The committee needs to hire someone who can build a culture of creativity and innovation that pervades business and civic life in Memphis; someone who can create a 21st century workforce for Shelby County; someone who can retain and attract people and income to produce a net gain in population and total wealth; and someone who believes that Memphis’ future is not based on getting cheaper, but getting better. The committee needs to hire someone who is not esconced in the traditional Chamber way of doing business, because in the global economy, the traditional Chamber way doesn’t work. What is needed now in Chamber presidents are practitioners of new approaches to economic growth – approaches like economic gardening which focuses on existing entrepreneurs rather than corporate relocations, on biological models of business and entrepreneurial policy and new economic theories and philosophies.

The words of a specialist in economic gardening seem especially prescient to Memphis: “There was another, darker side of recruiting that bothered us. It seemed to be a certain type of business activity – the branch plant of industries that competed primarily on low price and thus needed low cost factors of production…cheap land, free buildings, tax abatements and especially low wage labor. Our experience indicated that these types of expansions stayed around as long as costs stayed low. If the standard of living started to rise, the company pulled up stakes and headed for locations where the costs were even lower.
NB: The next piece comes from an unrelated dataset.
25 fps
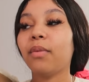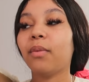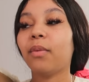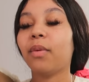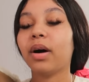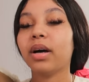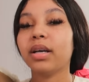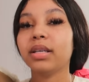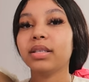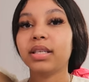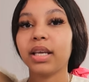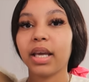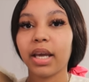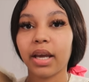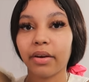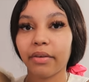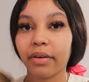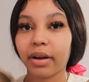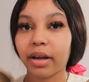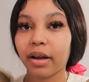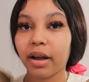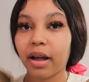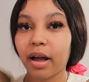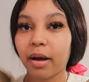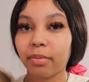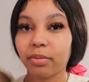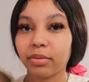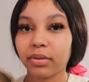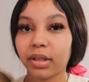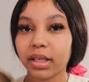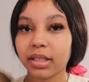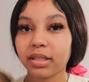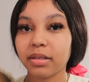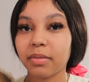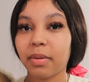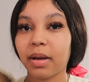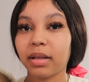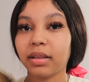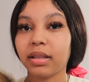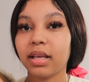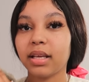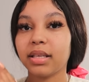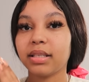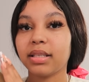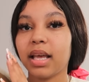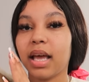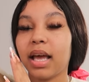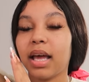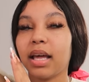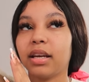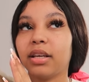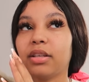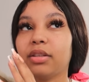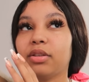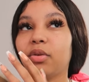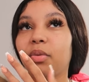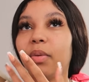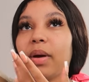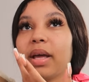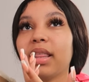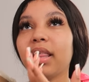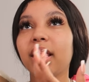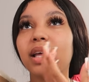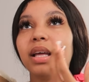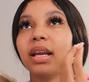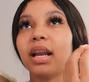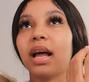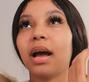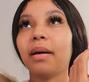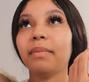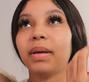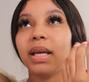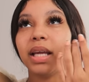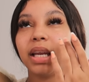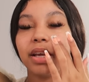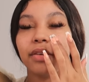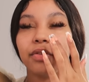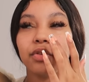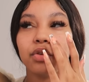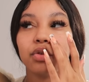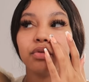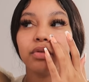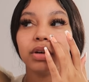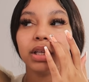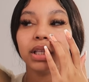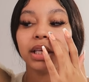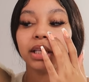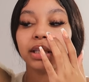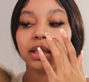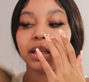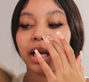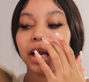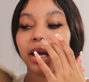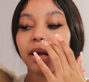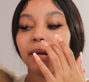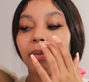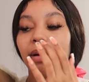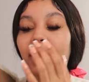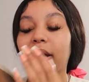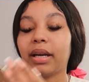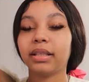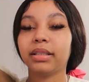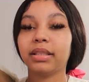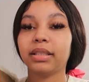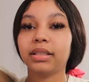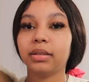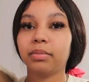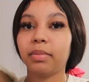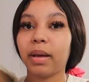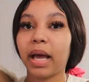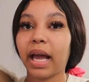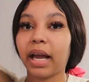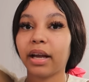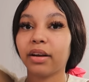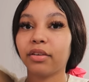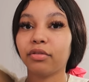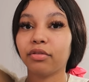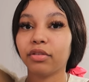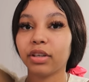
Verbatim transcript: was hearing a couple things about this and the way that I mean if you really think about it this bag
This was the world when we proposed another approach to economic develompent: building the economy from inside out, relying primarily on entrepreneurs.”
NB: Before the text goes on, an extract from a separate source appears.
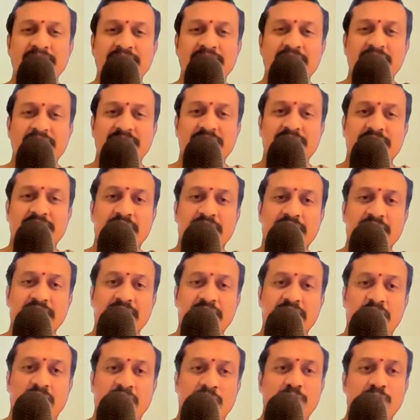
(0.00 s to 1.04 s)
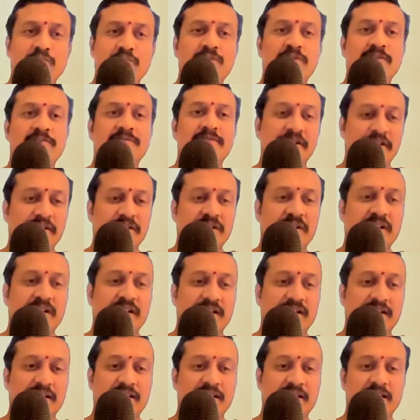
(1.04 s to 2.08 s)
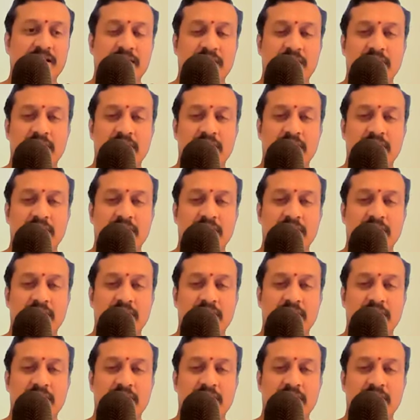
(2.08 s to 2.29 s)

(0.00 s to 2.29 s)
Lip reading: Just like how the vriksha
Memphis pioneered similar breakthrough policies in the Memphis Talent Magnet Project, Memphis 2005 and the Governors’ Alliance on Regional Excellence. In the end, all of these were taken under the wing of the Memphis Regional Chamber, and critics say the Chamber adopted the language of the reports, but never internalized their real meaning. Chamber leaders reply that fragmented local leadership, conflicts about priorities and declining funding were the roots of the problem. Whatever the cause, Memphis lost its position as a leader on the issues of the creative class, regionalism and strategic economic development, and as a result, it lost its chance to claim the competitive advantages that went with each.

These should be the thoughts on the minds of some members of the search committee as interviews are scheduled for the president’s job, forming questions such as: How does Memphis make better use of this key economic development position, and how does the Chamber president assume a much-needed role as an innovator and thinker on the economic challenges facing Memphis?